THE Thoroughbred breeding industry and the Droughtmaster breed are much poorer this week with the death of industry innovator Robert Lamont (Rob) Atkinson (Senior) aged 76.
The late Mr Atkinson, spent his twilight years on his beloved Furlong Thoroughbred Stud, Greenmount, which he owned in partnership with his son Jim, and brother Alan.
He was born the second child of the late Monty and Ruth Atkinson, and spent his early childhood at Glen Ruth Station, Mt Garnet, before moving to Mungalla Station near Ingham.
At the age of 16, and at the request of his father, Mr Atkinson, took over the management of Glen Ruth, where he spent the majority of his working life.
According to his son, Rob Atkinson, Glen Ruth Droughtmaster Stud, Katandra, Hughenden, there were few people who had the patience or calmness his father displayed with livestock and people.
“One of my father’s greatest attributes was his ability to connect with young people and spend time with them, especially when it involved working with cattle and horses, while at the same time he was prepared to give young people responsibility at an early age,” Rob said.
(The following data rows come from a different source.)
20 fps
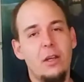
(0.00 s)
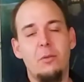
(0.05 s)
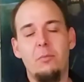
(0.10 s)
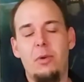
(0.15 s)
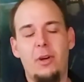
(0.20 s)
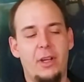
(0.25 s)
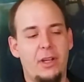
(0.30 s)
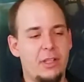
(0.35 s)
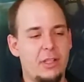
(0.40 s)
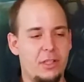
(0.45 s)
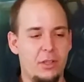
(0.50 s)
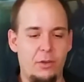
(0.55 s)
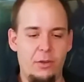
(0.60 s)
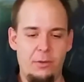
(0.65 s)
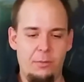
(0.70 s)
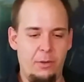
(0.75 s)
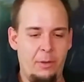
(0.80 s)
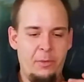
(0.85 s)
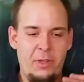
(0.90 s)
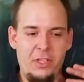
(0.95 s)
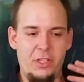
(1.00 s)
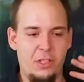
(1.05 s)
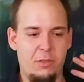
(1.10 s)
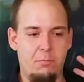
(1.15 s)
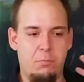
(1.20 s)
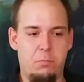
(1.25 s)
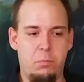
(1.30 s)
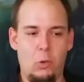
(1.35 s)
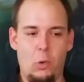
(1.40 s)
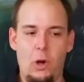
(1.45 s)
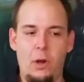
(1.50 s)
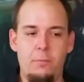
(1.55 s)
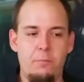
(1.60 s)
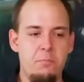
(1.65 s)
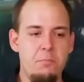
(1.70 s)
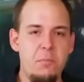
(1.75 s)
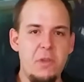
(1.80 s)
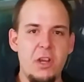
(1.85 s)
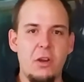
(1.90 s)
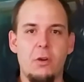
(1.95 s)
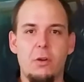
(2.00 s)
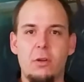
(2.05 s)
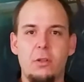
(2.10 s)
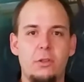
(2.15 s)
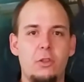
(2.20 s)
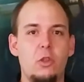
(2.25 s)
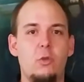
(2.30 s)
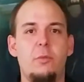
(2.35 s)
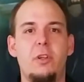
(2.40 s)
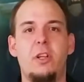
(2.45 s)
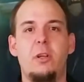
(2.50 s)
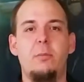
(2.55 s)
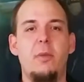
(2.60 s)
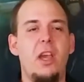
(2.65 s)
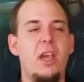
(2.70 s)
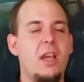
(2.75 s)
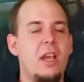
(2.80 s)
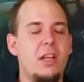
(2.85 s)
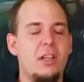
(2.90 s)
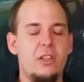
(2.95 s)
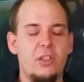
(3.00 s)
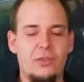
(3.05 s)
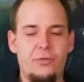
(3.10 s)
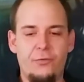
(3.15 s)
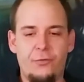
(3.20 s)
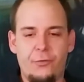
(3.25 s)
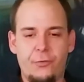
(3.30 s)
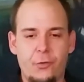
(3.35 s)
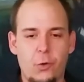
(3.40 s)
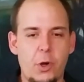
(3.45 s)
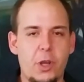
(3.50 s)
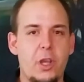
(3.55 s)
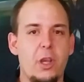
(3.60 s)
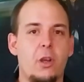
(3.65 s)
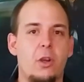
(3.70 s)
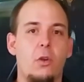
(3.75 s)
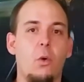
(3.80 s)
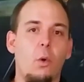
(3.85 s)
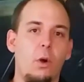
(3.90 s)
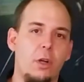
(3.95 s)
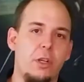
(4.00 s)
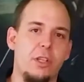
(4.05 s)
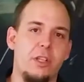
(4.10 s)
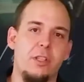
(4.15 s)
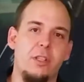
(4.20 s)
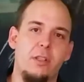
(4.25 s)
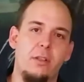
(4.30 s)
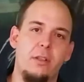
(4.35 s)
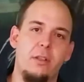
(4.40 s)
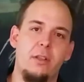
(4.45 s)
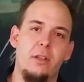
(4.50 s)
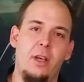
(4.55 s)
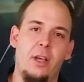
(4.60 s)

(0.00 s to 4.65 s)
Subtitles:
But so, I mean, just mirrored aluminum, just freaking gorgeous.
Mr Atkinson played a major role in the development of the Droughtmaster breed, and was stud master of Glen Ruth Droughtmaster stud, one of the breed’s foundation breeding herds.
He served as a director on the board of the Droughtmaster Stud Breeders Society for almost 20 years and spent five years as vice president from 1965 to 1970.
He judged Droughtmasters at many shows including the Brisbane and Sydney Royal Shows and in 2012 was awarded life membership of the society.
His son Jim, who also shared his father’s Thoroughbred passion, recalls one of Mr Atkinson’s greatest achievements as a Thoroughbred breeder was breeding the mighty galloper, Mittani, which won over $1m in prize money and still holds the 1300m track record at Eagle Farm.
“Other good horses dad bred include Irgunette, who won Stakes races in the USA, River Jordan, a top performer in Hong Kong winning $2.6m Hong Kong dollars and Let Me Tell, a multiple winner in Brisbane,” Jim said.
“He also bred Prince Anton and Paprika, both runners up in the prestigious Magic Million 2yo Classic.”
However, his innovation of breeding yearlings by matching pedigrees to breeding patterns he thought would yield the right result was his passion, and this skill and advice was often called on by other noted Thoroughbred breeders.
Mr Atkinson will be remembered as a very fine bushman, horseman and cattleman.
He is survived by his three children Rob, Jim, and Julie and six grandchildren.
His late wife Regina (nee Lethbridge) passed away in 1987.
Mr Atkinson’s funeral was held on Thursday at the T.S. Burstow Chapel, followed by an interment at the Nobby Cemetery.